[PATCH v3] erofs-utils: support per-inode compress pcluster

Huang Jianan huangjianan at oppo.com
Mon Sep 6 19:38:43 AEST 2021


在 2021/9/6 1:59, Gao Xiang 写道:
> On Wed, Aug 25, 2021 at 11:35:23AM +0800, Huang Jianan via Linux-erofs wrote:
>> Add an option to configure per-inode compression strategy. Each line
>> of the file should be in the following form:
>>
>> <Regular-expression> <pcluster-in-bytes>
>>
>> When pcluster is 0, it means that the file shouldn't be compressed.
>>
>> Signed-off-by: Huang Jianan <huangjianan at oppo.com>
>> ---
>> changes since v2:
>>   - change compress_rule to compress_hints for better understanding. (Gao Xiang)
>>   - use default "-C" value when input physical clustersize is invalid. (Gao Xiang)
>>   - change the val of WITH_ANDROID option to a separated patch. (Gao Xiang)
>>
>> changes since v1:
>>   - rename c_pclusterblks to c_physical_clusterblks and place it in union.
>>   - change cfg.c_physical_clusterblks > 1 to erofs_sb_has_big_pcluster() since
>>     it's per-inode compression strategy.
>>
> Hi Jianan,
>
> I sorted out a version this weekend (e.g. bump up max pclustersize if
> needed and update the man page), would you mind confirm on your side
> as well?
Hi Xiang,

Thanks for your modification, looks good to me.

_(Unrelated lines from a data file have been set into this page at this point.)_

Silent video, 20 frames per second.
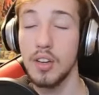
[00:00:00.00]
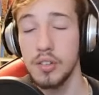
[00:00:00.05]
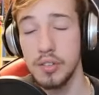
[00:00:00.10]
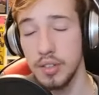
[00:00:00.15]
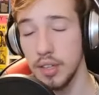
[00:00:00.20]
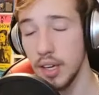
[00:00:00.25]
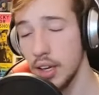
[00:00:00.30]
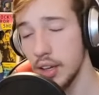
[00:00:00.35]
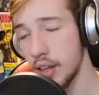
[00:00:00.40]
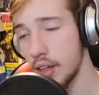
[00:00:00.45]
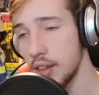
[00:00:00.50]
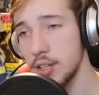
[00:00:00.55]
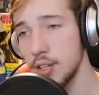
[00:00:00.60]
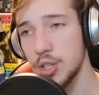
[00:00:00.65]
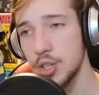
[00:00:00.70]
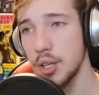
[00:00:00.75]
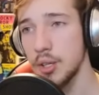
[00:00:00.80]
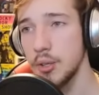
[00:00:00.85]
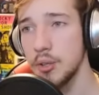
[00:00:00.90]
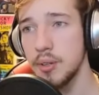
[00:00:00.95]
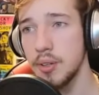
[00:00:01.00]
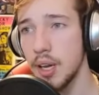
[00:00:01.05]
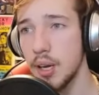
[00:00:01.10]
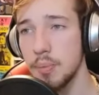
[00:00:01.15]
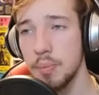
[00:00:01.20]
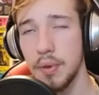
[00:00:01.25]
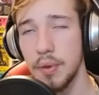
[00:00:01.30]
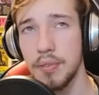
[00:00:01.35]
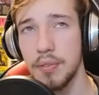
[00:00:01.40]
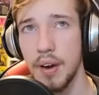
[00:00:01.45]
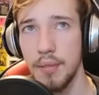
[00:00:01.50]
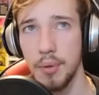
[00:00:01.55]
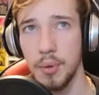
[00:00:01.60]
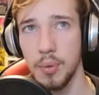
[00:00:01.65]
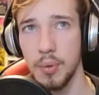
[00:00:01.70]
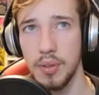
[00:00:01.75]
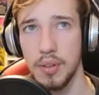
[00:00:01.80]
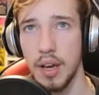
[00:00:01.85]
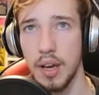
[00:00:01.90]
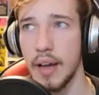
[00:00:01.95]
Yeah, and they genuinely not be for
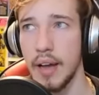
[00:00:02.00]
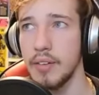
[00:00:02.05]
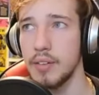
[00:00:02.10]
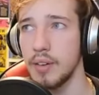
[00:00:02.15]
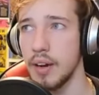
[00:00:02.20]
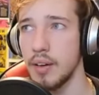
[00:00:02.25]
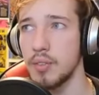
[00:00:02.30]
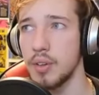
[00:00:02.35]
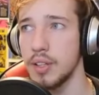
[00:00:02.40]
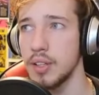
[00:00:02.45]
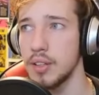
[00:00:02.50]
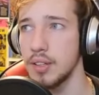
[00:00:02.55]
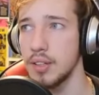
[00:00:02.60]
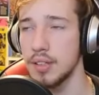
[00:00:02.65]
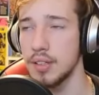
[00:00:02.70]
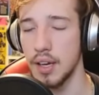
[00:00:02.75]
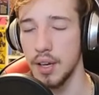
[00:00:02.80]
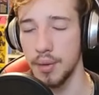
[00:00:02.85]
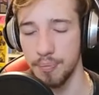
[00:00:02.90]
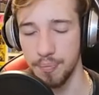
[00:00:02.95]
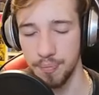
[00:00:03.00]
everyone. I really think that.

> Also, it'd be better to add some functionality testcases to cover this
> if you have extra time:
Ok, should I use the experimental-tests branch now?

Thanks,
Jianan
> Thanks,
> Gao Xiang
>
>  From 0e675d679c8732bd39699e5a9b1b6d9d742fb728 Mon Sep 17 00:00:00 2001
> From: Huang Jianan <huangjianan at oppo.com>
> Date: Wed, 25 Aug 2021 11:35:23 +0800
> Subject: [PATCH v4] erofs-utils: support per-inode compress pcluster
>
> Add an option to configure per-inode compression strategy.
>
> Each line of the file should be in the following form:
> <pcluster-in-bytes> <match-pattern>
>
> Note that <match-pattern> can be as a regular expression.

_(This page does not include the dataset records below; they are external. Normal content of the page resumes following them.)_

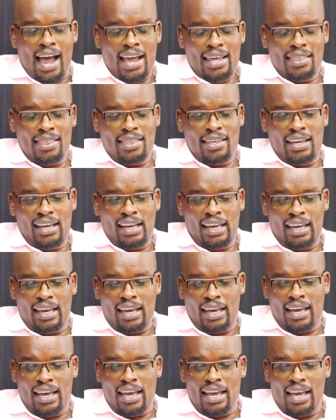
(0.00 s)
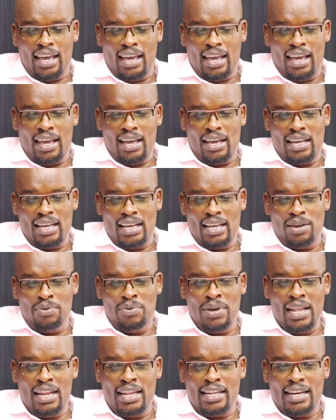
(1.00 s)
I think we
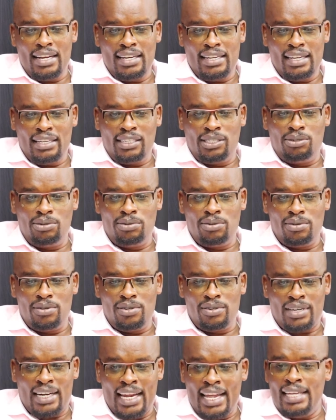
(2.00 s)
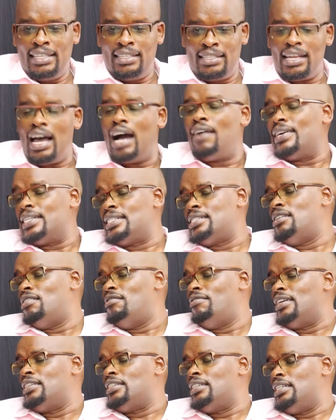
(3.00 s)
really need to raise our
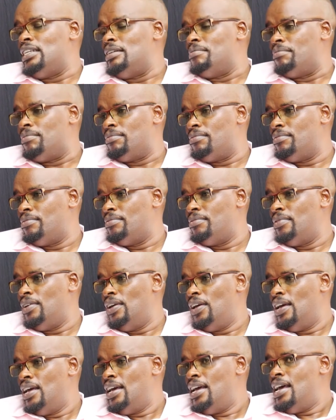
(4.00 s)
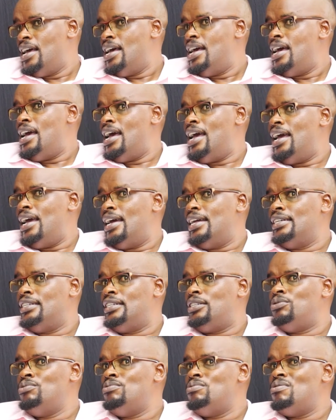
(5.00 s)
self-esteem
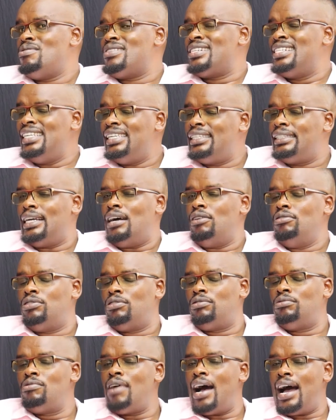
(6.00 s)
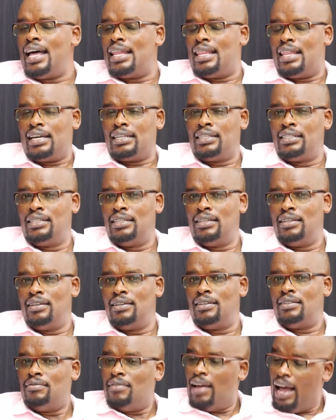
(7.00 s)
and to reach out to
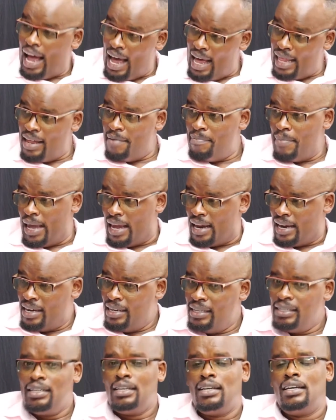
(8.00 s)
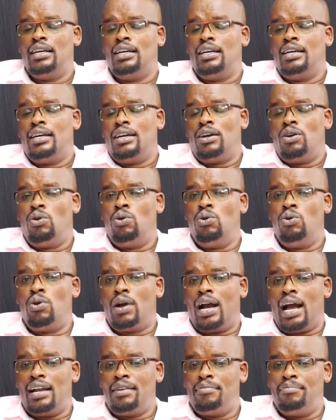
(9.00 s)
other men who
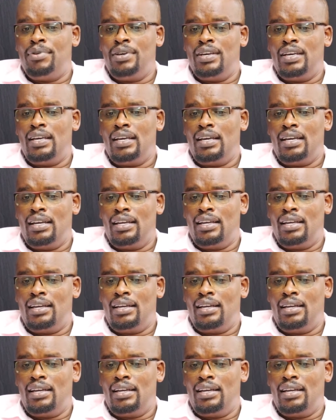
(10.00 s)
can be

> If pcluster size is 0, it means that files shouldn't be compressed.
>
> Signed-off-by: Huang Jianan <huangjianan at oppo.com>
> Signed-off-by: Gao Xiang <xiang at kernel.org>
> ---
>   include/erofs/compress_hints.h |  23 ++++++
>   include/erofs/config.h         |   3 +-
>   include/erofs/internal.h       |   1 +
>   lib/Makefile.am                |   5 +-
>   lib/compress.c                 |  24 ++++---
>   lib/compress_hints.c           | 128 +++++++++++++++++++++++++++++++++
>   lib/config.c                   |   3 +-
>   lib/inode.c                    |   4 ++
>   man/mkfs.erofs.1               |  11 +++
>   mkfs/main.c                    |  19 ++++-
>   10 files changed, 205 insertions(+), 16 deletions(-)

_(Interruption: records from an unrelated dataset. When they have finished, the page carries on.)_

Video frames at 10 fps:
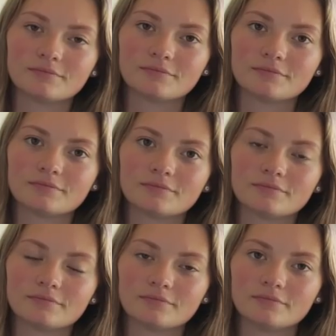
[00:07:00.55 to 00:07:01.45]

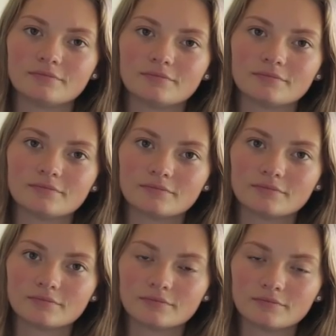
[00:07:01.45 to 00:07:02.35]

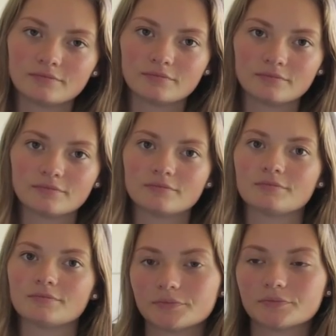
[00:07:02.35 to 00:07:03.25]

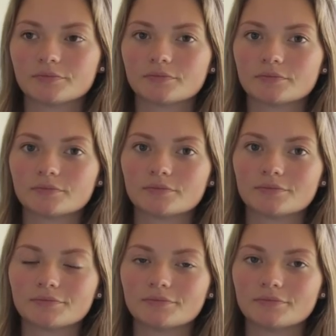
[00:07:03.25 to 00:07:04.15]

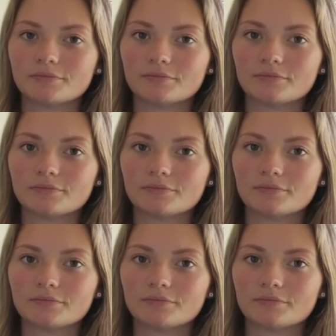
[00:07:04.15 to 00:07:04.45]
This person isn't speaking.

>   create mode 100644 include/erofs/compress_hints.h
>   create mode 100644 lib/compress_hints.c
>
> diff --git a/include/erofs/compress_hints.h b/include/erofs/compress_hints.h
> new file mode 100644
> index 000000000000..a5772c72b1c4
> --- /dev/null
> +++ b/include/erofs/compress_hints.h
> @@ -0,0 +1,23 @@
> +/* SPDX-License-Identifier: GPL-2.0+ */
> +/*
> + * Copyright (C), 2008-2021, OPPO Mobile Comm Corp., Ltd.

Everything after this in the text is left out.